Dibbs Mark, Matesva Mitchelle, Theotoka Despoina, Jayaraj Christina, Metiku Beruk, Demkowicz Patrick, Heng Jacob S, Wang Yvonne, Bakhoum Christine Y, Chow Jessica, Bakhoum Mathieu F
Department of Ophthalmology and Visual Science, Yale University School of Medicine, New Haven, CT, USA.
Section of Nephrology, Department of Pediatrics, Yale University School of Medicine, New Haven, CT, USA.
Transl Vis Sci Technol. 2025 Apr 1;14(4):19. doi: 10.1167/tvst.14.4.19.
This prospective observational study assesses the efficacy of using portable next-generation sequencing directly on tear samples to identify bacterial pathogens in corneal ulcers.
Tear samples were collected from ulcerated and contralateral eyes using Schirmer strips. Corneal scrapings and cultures were performed as medically indicated. The 16S rRNA gene was amplified from tear samples using polymerase chain reaction (PCR), and Nanopore sequencing was used for bacterial species identification and taxonomic classification.

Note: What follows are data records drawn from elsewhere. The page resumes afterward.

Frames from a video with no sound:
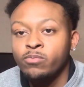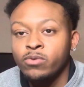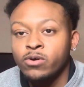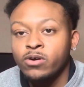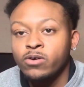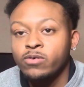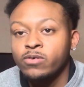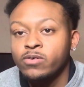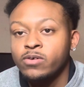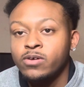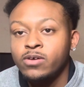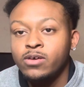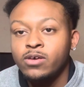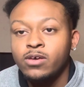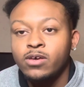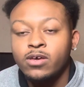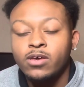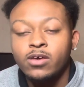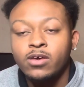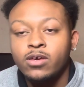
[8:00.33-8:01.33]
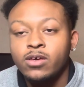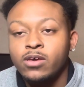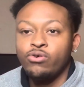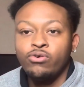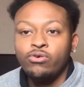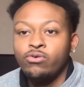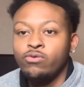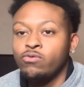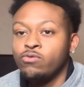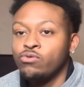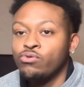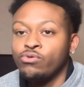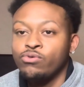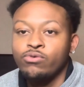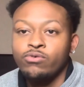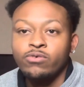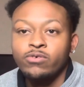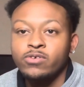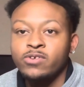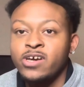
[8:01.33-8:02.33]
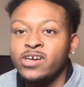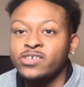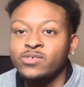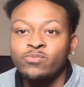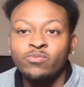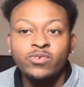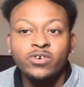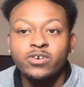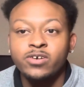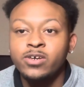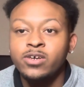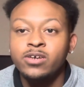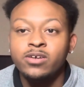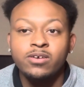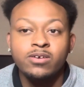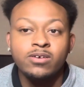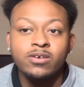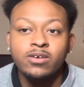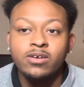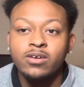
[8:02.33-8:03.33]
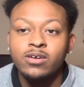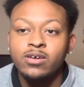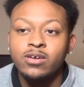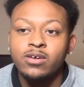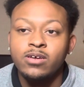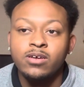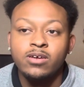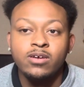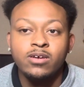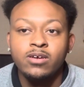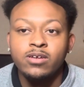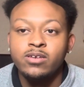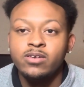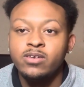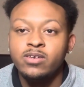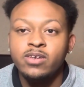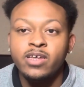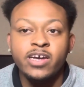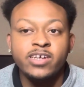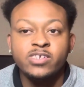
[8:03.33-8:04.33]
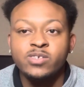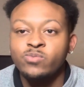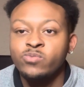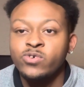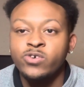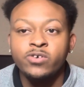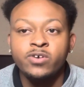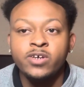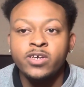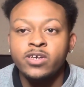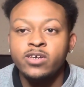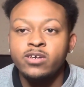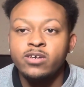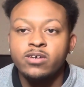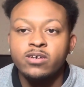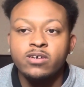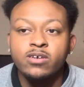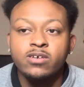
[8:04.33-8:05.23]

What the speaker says: bro. Whew, that's some real heat. That's some real heat.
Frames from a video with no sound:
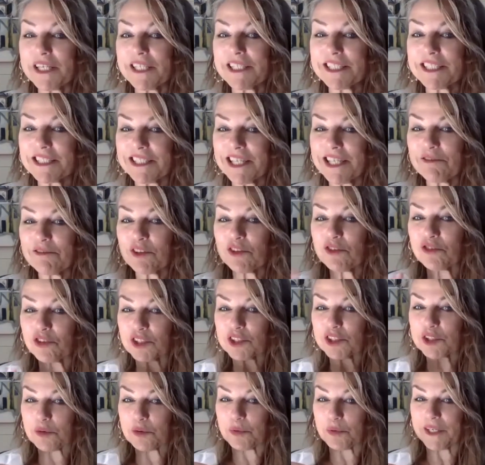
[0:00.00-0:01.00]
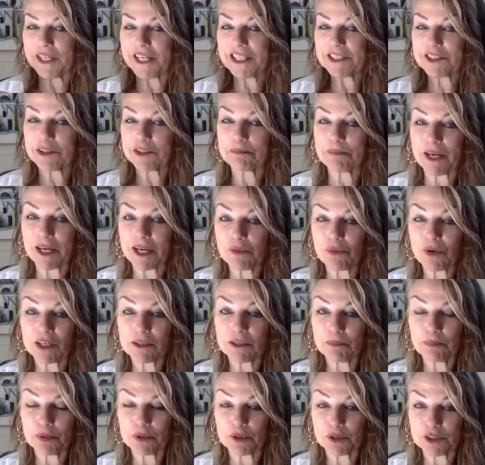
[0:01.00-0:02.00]
is never just created by
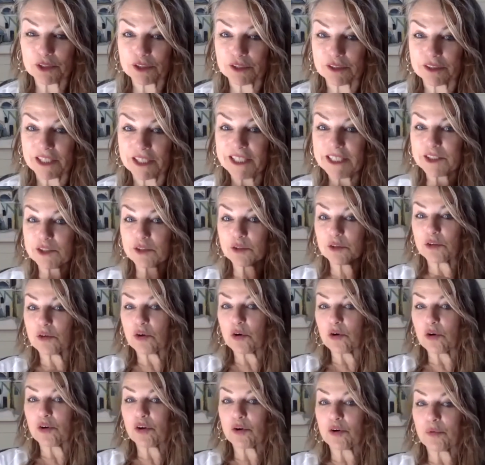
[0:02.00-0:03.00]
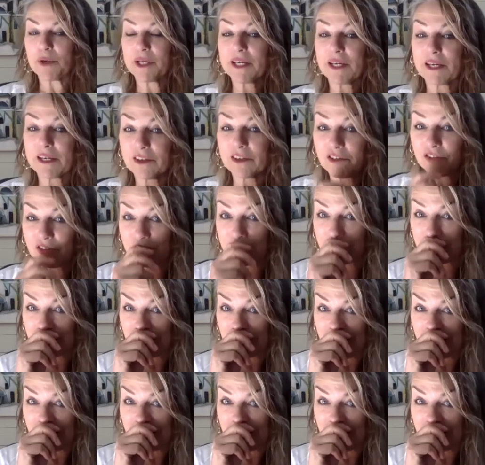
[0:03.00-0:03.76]
one person. It's a co-creation.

Bacterial DNA was identified in 8 of 10 samples using the tear-based sequencing method. Nanopore sequencing accurately identified the causative bacteria in all four samples that exhibited bacterial growth on culture and detected bacterial pathogens in two of the four ulcers that did not show bacterial growth on culture. In two cases where cultures could not be obtained due to the ulcer's small size, tear sequencing successfully identified bacterial species. Among the nine contralateral tear samples collected, Nanopore sequencing identified commensal bacteria in four samples.
PCR amplification of 16S rRNA directly from tears followed by Nanopore sequencing is an effective, noninvasive method to identify bacterial pathogens in corneal ulcers, offering noninferior results to traditional culture methods.
By eliminating the need for corneal scrapings and nucleic acid extraction, this tear-based method improves the timing and accuracy of bacterial pathogen diagnosis in corneal ulcers, allowing for prompt detection of causative organisms and enabling earlier targeted antimicrobial therapy, thereby improving patient outcomes.
这项前瞻性观察性研究评估直接对泪液样本使用便携式下一代测序技术来鉴定角膜溃疡中细菌病原体的疗效。
使用泪液试纸从溃疡眼和对侧眼中采集泪液样本。根据医学指征进行角膜刮片和培养。使用聚合酶链反应(PCR)从泪液样本中扩增16S rRNA基因,并使用纳米孔测序进行细菌种类鉴定和分类。
使用基于泪液的测序方法在10个样本中的8个中鉴定出细菌DNA。纳米孔测序准确鉴定出在培养中显示细菌生长的所有4个样本中的致病细菌,并在培养中未显示细菌生长的4个溃疡中的2个中检测到细菌病原体。在2例因溃疡面积小而无法进行培养的病例中,泪液测序成功鉴定出细菌种类。在采集的9个对侧泪液样本中,纳米孔测序在4个样本中鉴定出共生细菌。
直接从泪液中进行16S rRNA的PCR扩增,随后进行纳米孔测序,是一种鉴定角膜溃疡中细菌病原体的有效、非侵入性方法,其结果不劣于传统培养方法。
通过无需角膜刮片和核酸提取,这种基于泪液的方法改善了角膜溃疡中细菌病原体诊断的及时性和准确性,能够迅速检测出致病生物并实现更早的靶向抗菌治疗,从而改善患者预后。